Your goal - In the answer, each line from the top of the material through the line that contains "[0:00.30-0:00.60]" is restated exactly. No picture is given again.

Data supplied -
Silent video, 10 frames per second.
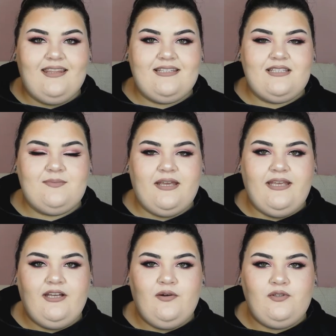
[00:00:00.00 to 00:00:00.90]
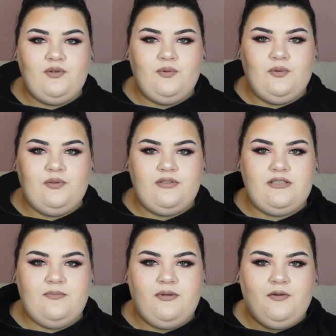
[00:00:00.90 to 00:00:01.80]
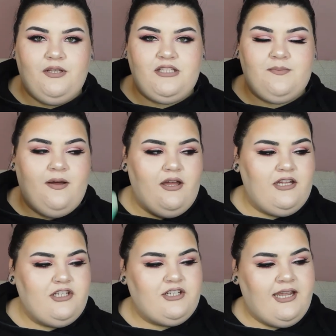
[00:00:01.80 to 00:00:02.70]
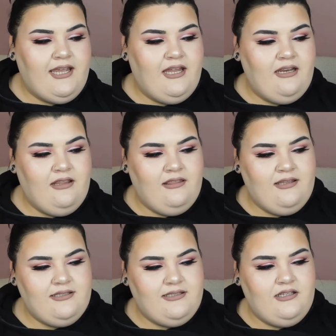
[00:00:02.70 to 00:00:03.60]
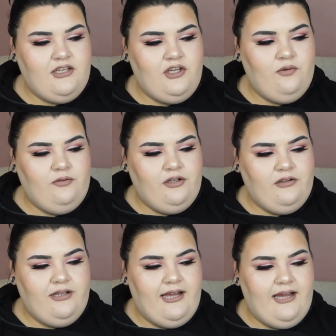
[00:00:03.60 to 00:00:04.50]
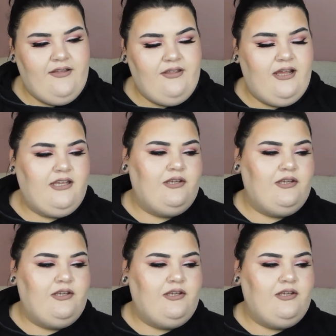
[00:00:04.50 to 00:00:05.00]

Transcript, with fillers: This is my Eco Tools Beauty Sponge and this cute little guy that I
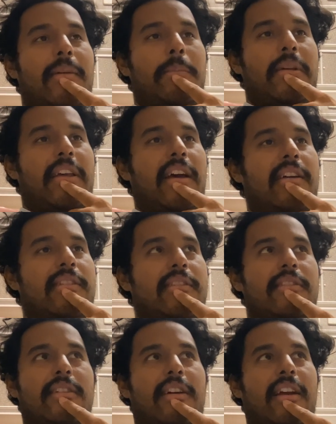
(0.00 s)
But, yeah.
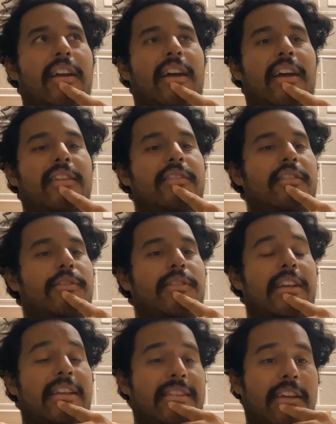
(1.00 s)
All right, guys, you know,
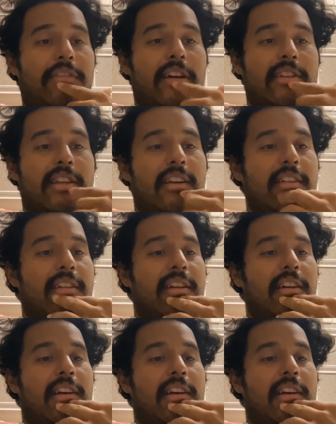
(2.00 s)
stay safe out there.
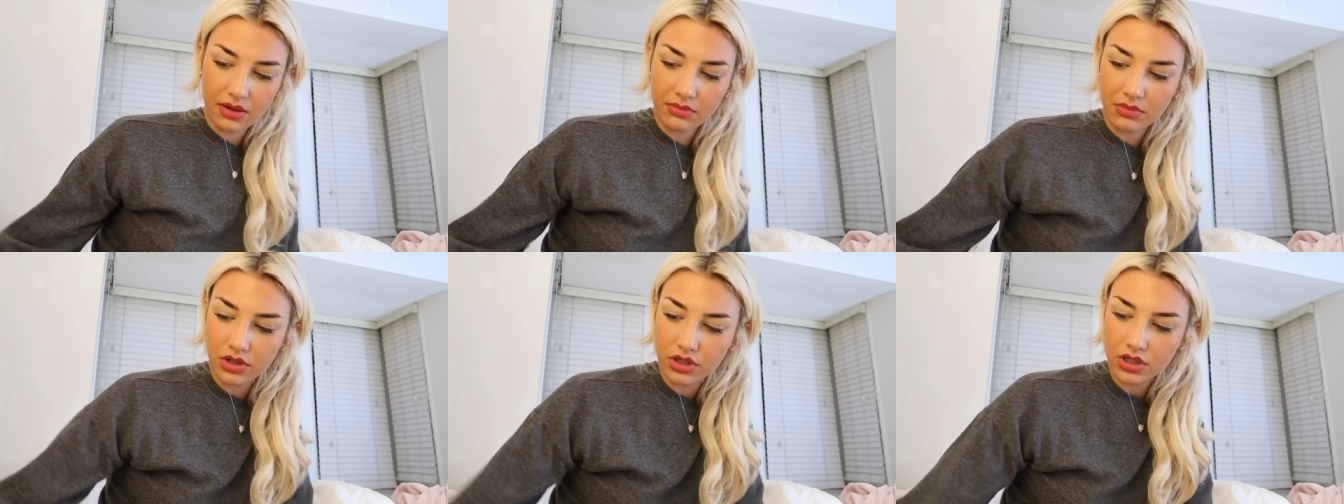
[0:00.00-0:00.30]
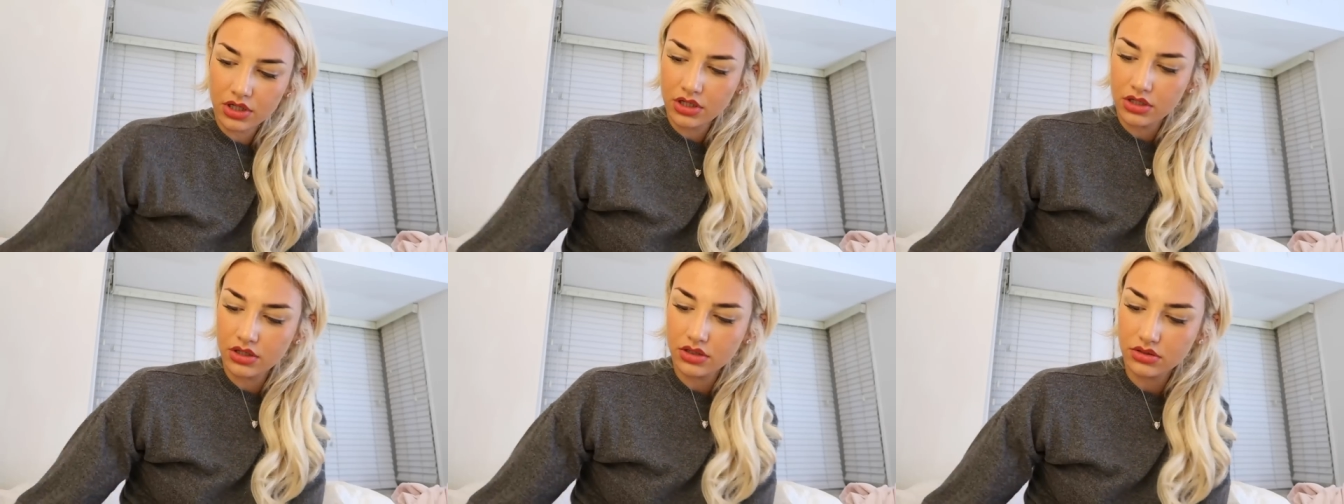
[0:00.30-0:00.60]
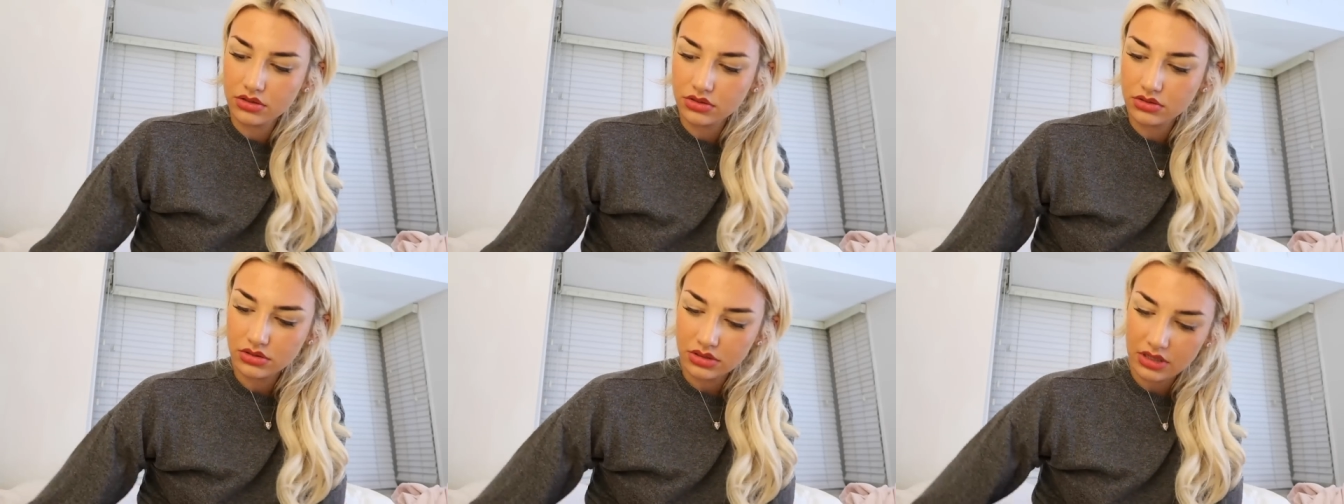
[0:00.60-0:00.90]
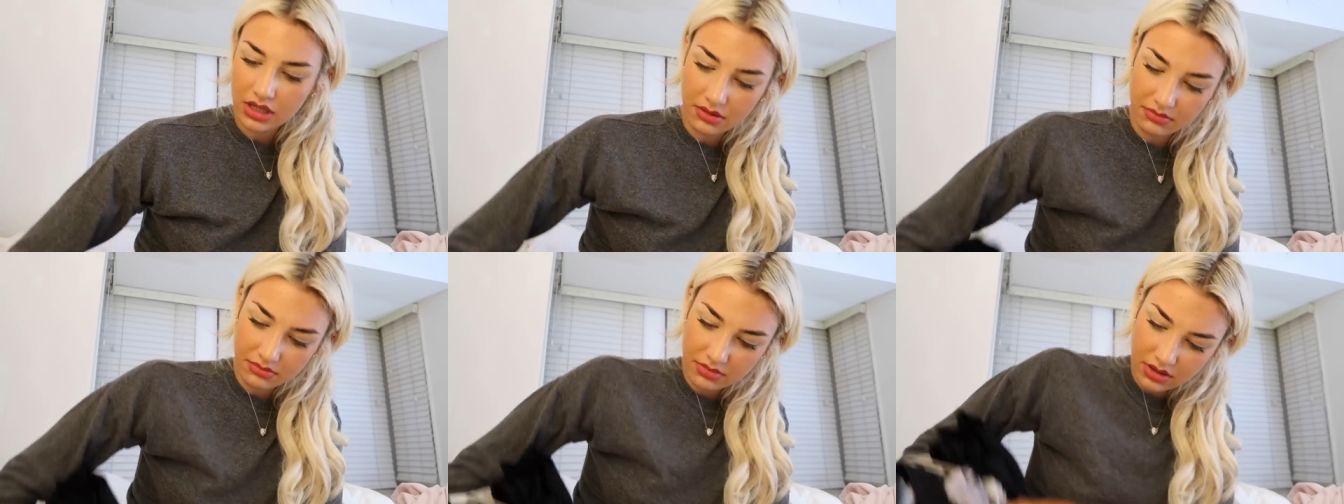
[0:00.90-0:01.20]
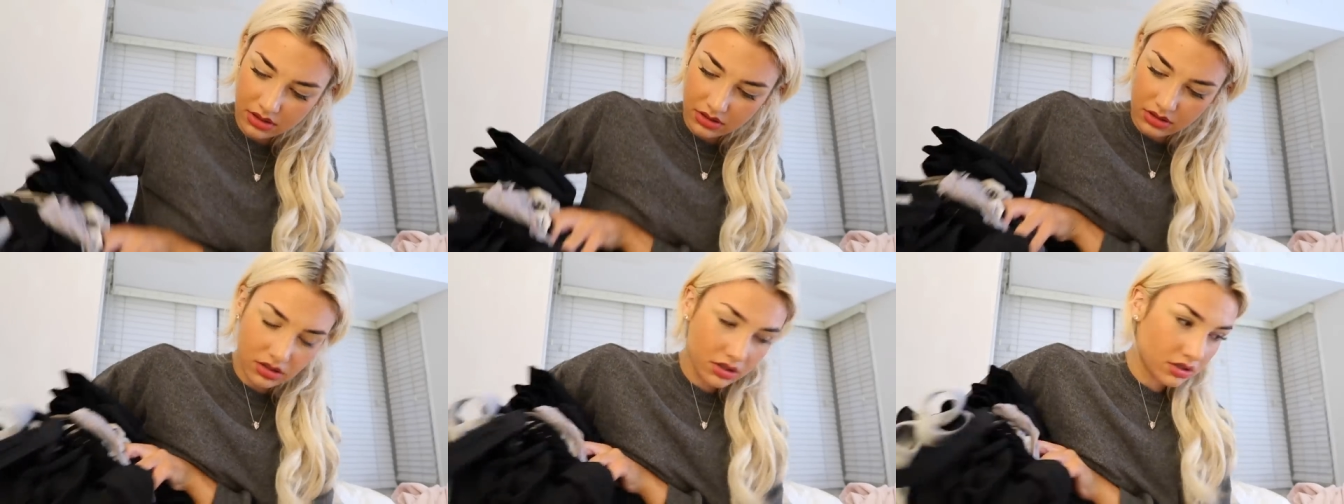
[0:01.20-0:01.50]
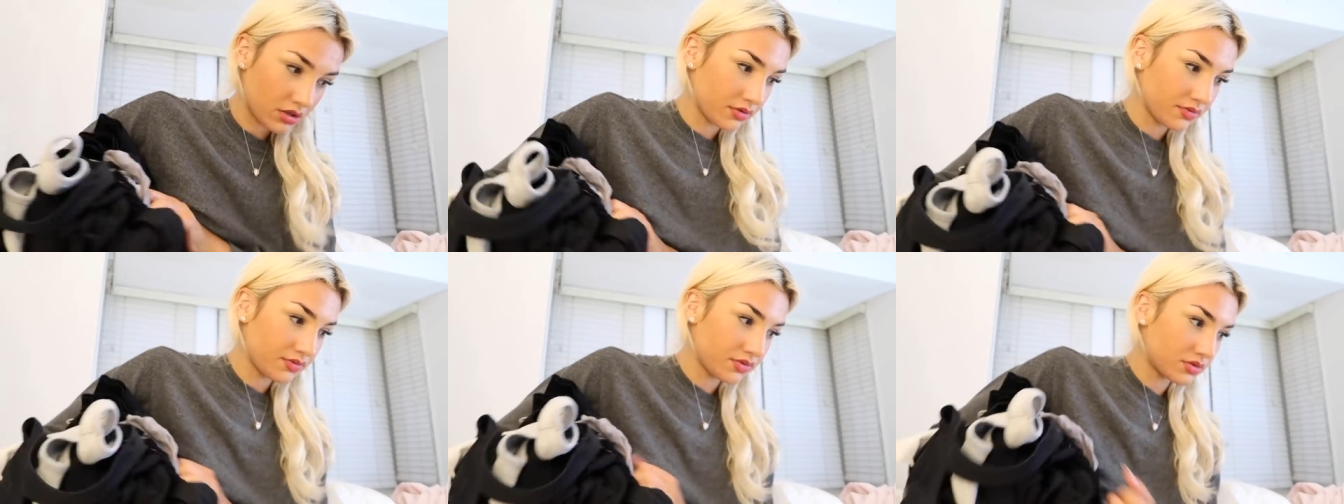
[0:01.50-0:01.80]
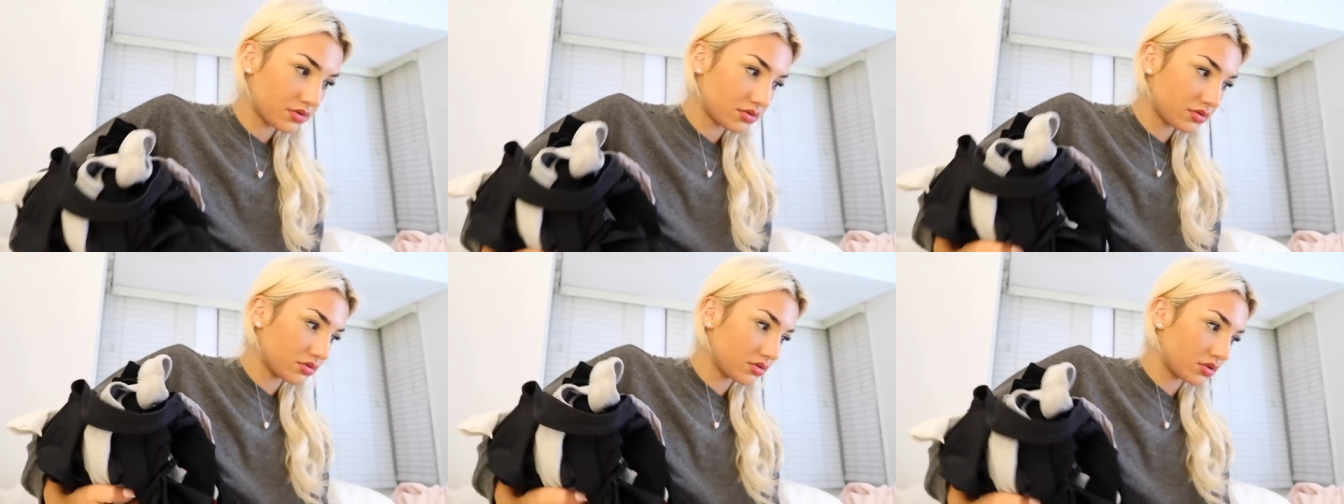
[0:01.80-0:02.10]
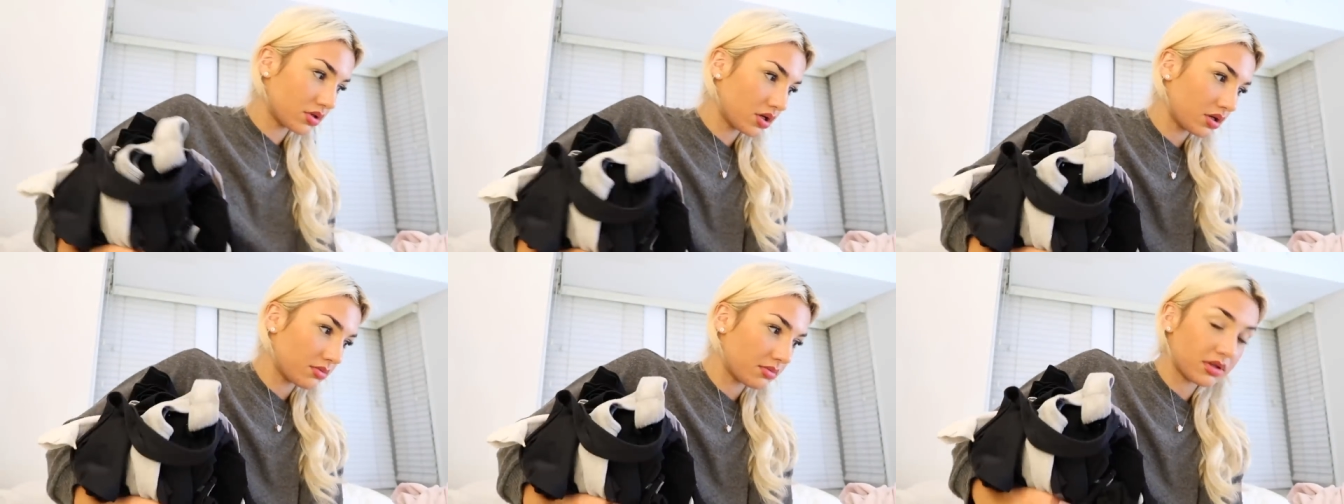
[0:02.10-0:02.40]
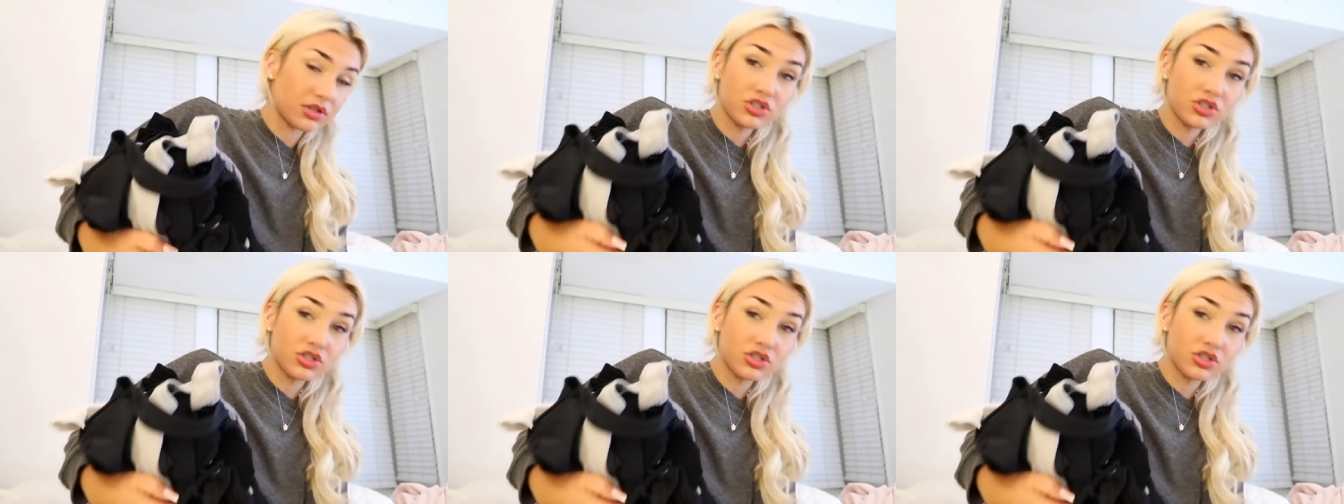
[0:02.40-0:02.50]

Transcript: I'm gonna get my clothes um,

Output for this exercise -
Silent video, 10 frames per second.
[00:00:00.00 to 00:00:00.90]
[00:00:00.90 to 00:00:01.80]
[00:00:01.80 to 00:00:02.70]
[00:00:02.70 to 00:00:03.60]
[00:00:03.60 to 00:00:04.50]
[00:00:04.50 to 00:00:05.00]

Transcript, with fillers: This is my Eco Tools Beauty Sponge and this cute little guy that I
(0.00 s)
But, yeah.
(1.00 s)
All right, guys, you know,
(2.00 s)
stay safe out there.
[0:00.00-0:00.30]
[0:00.30-0:00.60]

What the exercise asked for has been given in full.